14. Tutuklamanın hukukiliğinin değerlendirmesinde dikkate alınacak genel ilkeler Metin Evecen (B. No: 2017/744, 4/4/2018, §§ 47-52) Zafer Özer, (B. No: 2016/65239, 9/1/2020, §§ 38-45) kararlarında ortaya konulmuştur. Buna göre tutuklamanın kanun tarafından öngörülme, Anayasa'nın ilgili maddelerinde belirtilen haklı sebeplerden bir veya daha fazlasına dayanma ve ölçülülük ilkesine aykırı olmama koşullarına uygun olup olmadığının belirlenmesi gerekir. Hâkimlerin tutuklanması özelinde dikkate alınacak ilkeler de Yıldırım Turan ([GK], B. No: 2017/10536, 4/6/2020,§§ 108-159) kararında ortaya konulmuştur. Olağanüstü yönetim usullerinin uygulandığı dönemlerde kişilerin suç işlediklerine dair belirti bulunmadan tutuklanmalarının durumun gerektirdiği ölçüde bir tedbir olarak kabul edilemeyeceği Şahin Alpay ([GK], B. No: 2016/16092, 11/1/2018, § 109) kararında, FETÖ/PDY'nin üst düzey yöneticileri ile telefon görüşmelerinin kuvvetli suç belirtisi olarak kabulünün mümkün olabileceği Abdullah Kılıç (B. No: 2016/25356, 8/1/2020, § 81) kararında ortaya konulmuştur.

15. Başvurucu, silahlı terör örgütü üyesi olma suçlamasıyla 4/12/2004 tarihli ve 5271 sayılı Ceza Muhakemesi Kanunu'nun 100. maddesi uyarınca tutuklanmıştır. Tutuklanmasının kanuni dayanağının bulunduğu açıktır.

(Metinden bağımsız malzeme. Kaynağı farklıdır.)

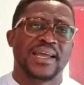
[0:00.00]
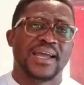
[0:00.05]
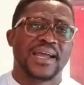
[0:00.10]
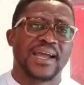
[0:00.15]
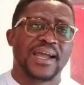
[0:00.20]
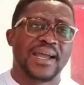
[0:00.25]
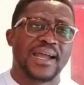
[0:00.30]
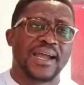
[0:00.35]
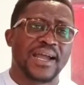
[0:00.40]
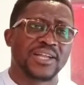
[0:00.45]

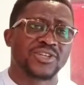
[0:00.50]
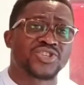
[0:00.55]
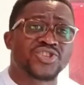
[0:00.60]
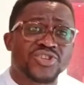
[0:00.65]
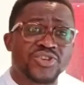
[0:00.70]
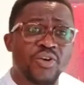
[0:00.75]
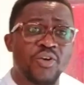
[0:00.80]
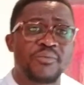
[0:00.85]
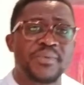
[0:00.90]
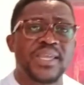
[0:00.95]
and
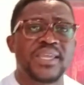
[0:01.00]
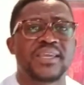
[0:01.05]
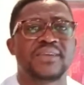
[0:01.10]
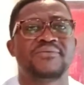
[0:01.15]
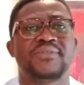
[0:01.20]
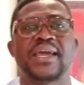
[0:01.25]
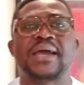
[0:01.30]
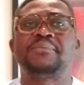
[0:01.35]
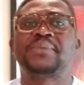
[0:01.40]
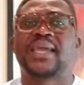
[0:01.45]
show me
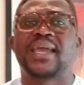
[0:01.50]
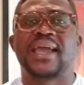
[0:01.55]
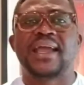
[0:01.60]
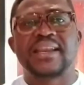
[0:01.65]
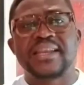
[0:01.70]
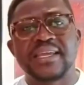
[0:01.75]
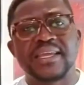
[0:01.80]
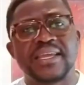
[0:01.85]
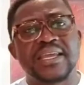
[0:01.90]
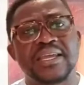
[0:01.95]
if there be
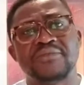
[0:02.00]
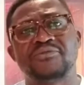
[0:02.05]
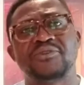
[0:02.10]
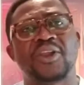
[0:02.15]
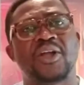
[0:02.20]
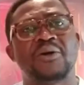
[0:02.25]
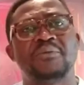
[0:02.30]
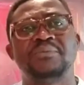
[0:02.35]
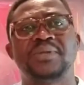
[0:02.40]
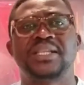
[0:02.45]
any
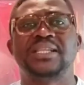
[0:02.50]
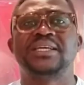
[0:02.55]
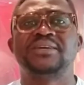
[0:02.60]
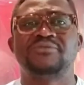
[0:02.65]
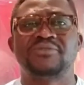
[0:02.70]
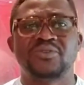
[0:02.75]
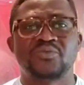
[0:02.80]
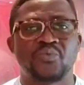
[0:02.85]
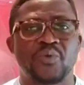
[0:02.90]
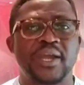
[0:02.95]
evil,
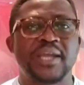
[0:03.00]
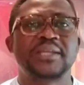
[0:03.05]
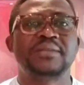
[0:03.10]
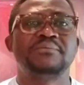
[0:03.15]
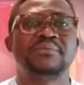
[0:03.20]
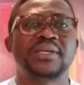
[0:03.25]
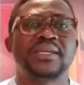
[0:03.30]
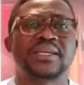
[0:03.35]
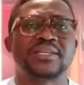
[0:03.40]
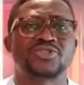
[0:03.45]
unbelieving way
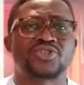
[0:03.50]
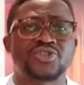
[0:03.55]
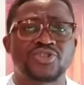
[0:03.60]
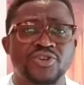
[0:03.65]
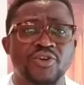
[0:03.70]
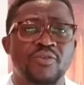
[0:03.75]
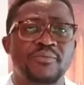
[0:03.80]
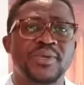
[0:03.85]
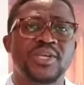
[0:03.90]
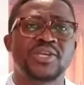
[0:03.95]
in me, and
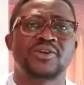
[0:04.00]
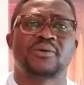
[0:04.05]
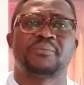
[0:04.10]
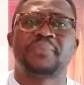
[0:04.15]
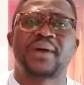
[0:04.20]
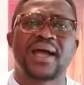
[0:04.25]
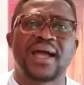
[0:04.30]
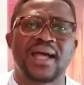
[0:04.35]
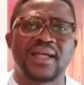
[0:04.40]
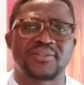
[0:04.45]
show me your
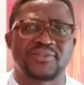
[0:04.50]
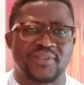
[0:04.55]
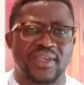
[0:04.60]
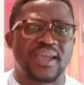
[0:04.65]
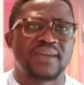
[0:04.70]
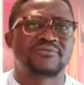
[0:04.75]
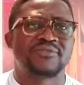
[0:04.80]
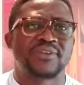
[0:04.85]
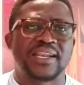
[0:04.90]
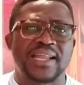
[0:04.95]
path
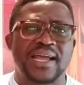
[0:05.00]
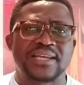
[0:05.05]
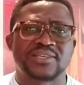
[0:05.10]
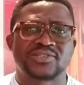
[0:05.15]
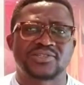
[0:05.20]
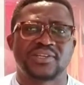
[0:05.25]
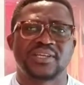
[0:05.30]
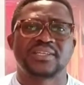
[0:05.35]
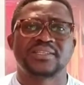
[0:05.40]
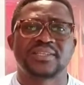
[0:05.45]

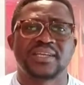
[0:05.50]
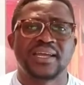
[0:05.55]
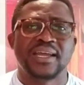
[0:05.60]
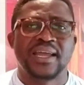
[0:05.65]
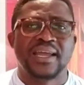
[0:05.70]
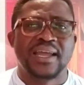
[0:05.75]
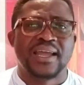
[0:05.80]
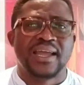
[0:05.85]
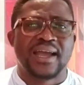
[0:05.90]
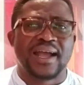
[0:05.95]
everlasting.
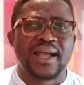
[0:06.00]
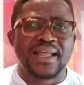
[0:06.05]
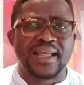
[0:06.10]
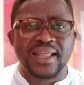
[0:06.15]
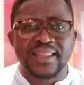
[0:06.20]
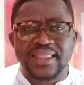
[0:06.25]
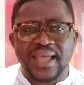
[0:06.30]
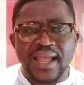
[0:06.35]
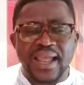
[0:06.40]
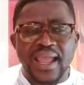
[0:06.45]

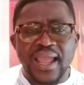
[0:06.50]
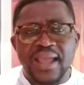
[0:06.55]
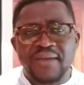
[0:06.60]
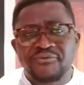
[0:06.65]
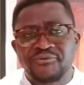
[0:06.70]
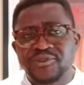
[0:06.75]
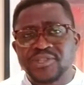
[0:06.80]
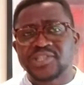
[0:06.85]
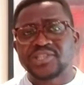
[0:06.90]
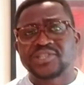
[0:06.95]
And that
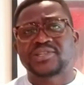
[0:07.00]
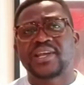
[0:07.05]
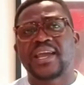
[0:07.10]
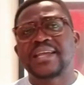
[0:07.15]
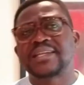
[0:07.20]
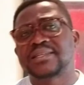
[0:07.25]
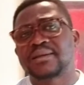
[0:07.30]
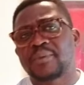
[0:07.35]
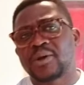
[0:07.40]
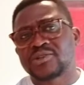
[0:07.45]
emphasis there
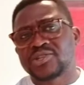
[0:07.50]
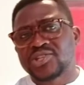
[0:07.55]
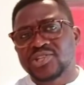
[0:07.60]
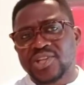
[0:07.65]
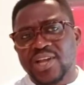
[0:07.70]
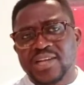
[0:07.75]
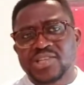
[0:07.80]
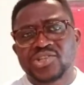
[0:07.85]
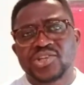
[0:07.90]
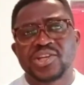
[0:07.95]
is about
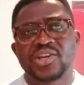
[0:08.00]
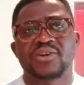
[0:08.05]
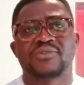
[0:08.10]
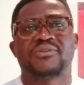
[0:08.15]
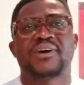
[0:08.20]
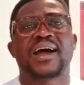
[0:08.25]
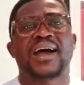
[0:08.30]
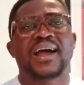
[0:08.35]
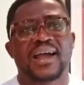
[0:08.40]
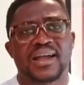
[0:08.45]
searching
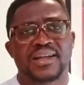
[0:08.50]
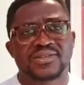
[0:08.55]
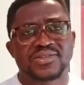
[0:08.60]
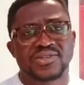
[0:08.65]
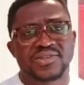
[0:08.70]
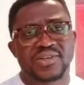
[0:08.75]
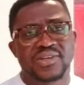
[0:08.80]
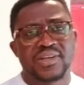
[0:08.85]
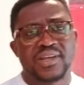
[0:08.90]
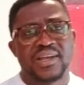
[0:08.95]
of
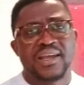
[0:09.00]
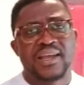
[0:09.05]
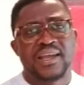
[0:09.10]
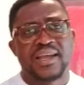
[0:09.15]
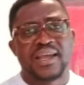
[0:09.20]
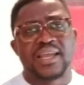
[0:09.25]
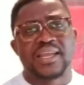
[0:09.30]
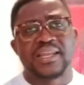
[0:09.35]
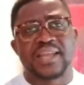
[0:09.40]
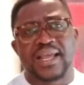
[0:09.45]
hearts.
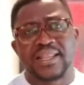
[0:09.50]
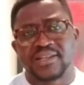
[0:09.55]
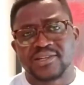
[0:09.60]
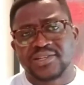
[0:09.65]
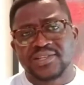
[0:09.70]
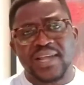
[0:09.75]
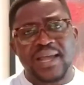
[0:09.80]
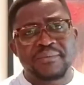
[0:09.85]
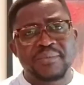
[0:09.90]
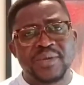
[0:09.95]
And the
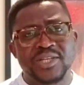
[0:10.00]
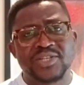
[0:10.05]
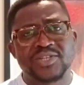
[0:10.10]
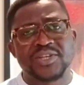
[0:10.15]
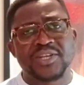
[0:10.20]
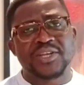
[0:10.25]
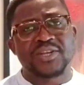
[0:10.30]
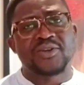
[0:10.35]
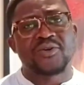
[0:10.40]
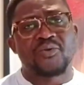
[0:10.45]

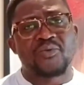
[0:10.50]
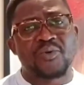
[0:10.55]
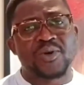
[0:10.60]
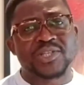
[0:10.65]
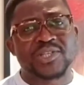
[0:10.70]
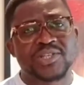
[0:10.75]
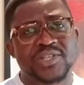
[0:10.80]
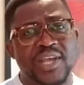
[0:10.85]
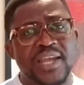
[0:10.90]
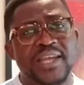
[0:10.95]
psalmist, you know,
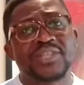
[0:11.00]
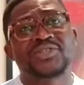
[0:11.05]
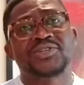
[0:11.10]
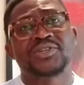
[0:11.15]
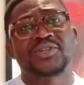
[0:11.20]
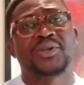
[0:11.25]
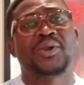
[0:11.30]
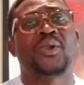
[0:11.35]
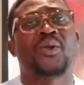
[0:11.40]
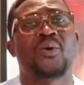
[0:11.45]
was saying to
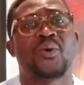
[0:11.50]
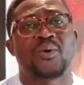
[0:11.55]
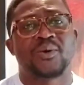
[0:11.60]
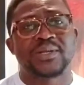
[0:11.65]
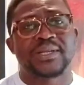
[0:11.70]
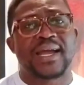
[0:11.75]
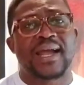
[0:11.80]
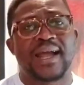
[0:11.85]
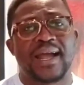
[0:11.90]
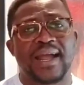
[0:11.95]
the
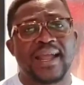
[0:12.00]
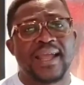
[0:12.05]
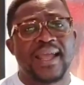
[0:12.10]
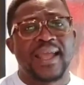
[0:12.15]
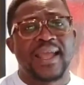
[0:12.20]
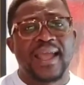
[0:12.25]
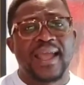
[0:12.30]
Lord, I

16. Kuvvetli belirti ile ilgili olarak tutuklama kararında hakkında terör örgütü kurma ve yönetme suçundan işlem yapılan ve hâlen kaçak durumda bulunan, örgütün insan kaynakları sorumlusu olduğu değerlendirilen bir kişinin evinde yapılan arama sonucunda ele geçirilen dijital veriye ve başvurucunun FETÖ/PDY şüphelileriyle olan iletişimlerini gösteren HTS kayıtlarına dayanılmıştır. Aramada ele geçirilen söz konusu belgede başvurucuya FETÖ/PDY'ye en üst düzey bağlılık notunun verildiği belirtilmiştir. Bu dijital veri içinde yer alan başvurucuyla ilgili bilgilerin somut olayın koşullarında FETÖ/PDY ile başvurucu arasında örgütsel bir ilişki bulunduğuna -dolayısıyla başvurucunun suç işlediğine- dair kuvvetli belirti olarak kabul edilmesinin temelsiz ve keyfî olduğu söylenemez. Öte yandan tutuklama kararının dayanaklarından biri olan HTS kayıtlarının da somut olayın koşullarında kuvvetli suç belirtisi olarak kabulü mümkündür. Zira soruşturma makamlarınca başvurucunun irtibatlı olduğu ileri sürülen kişilerin mahrem yapı imamı olduğu belirtilmiştir.

17. Tutuklama nedenleri ve tutuklamanın ölçülülüğü bakımından ise Sulh Ceza Hâkimliğinin gerekçelerinin ilgili ve yeterli olduğu, bu tespitlerden ayrılmayı gerektirecek bir durumun bulunmadığı görülmüştür.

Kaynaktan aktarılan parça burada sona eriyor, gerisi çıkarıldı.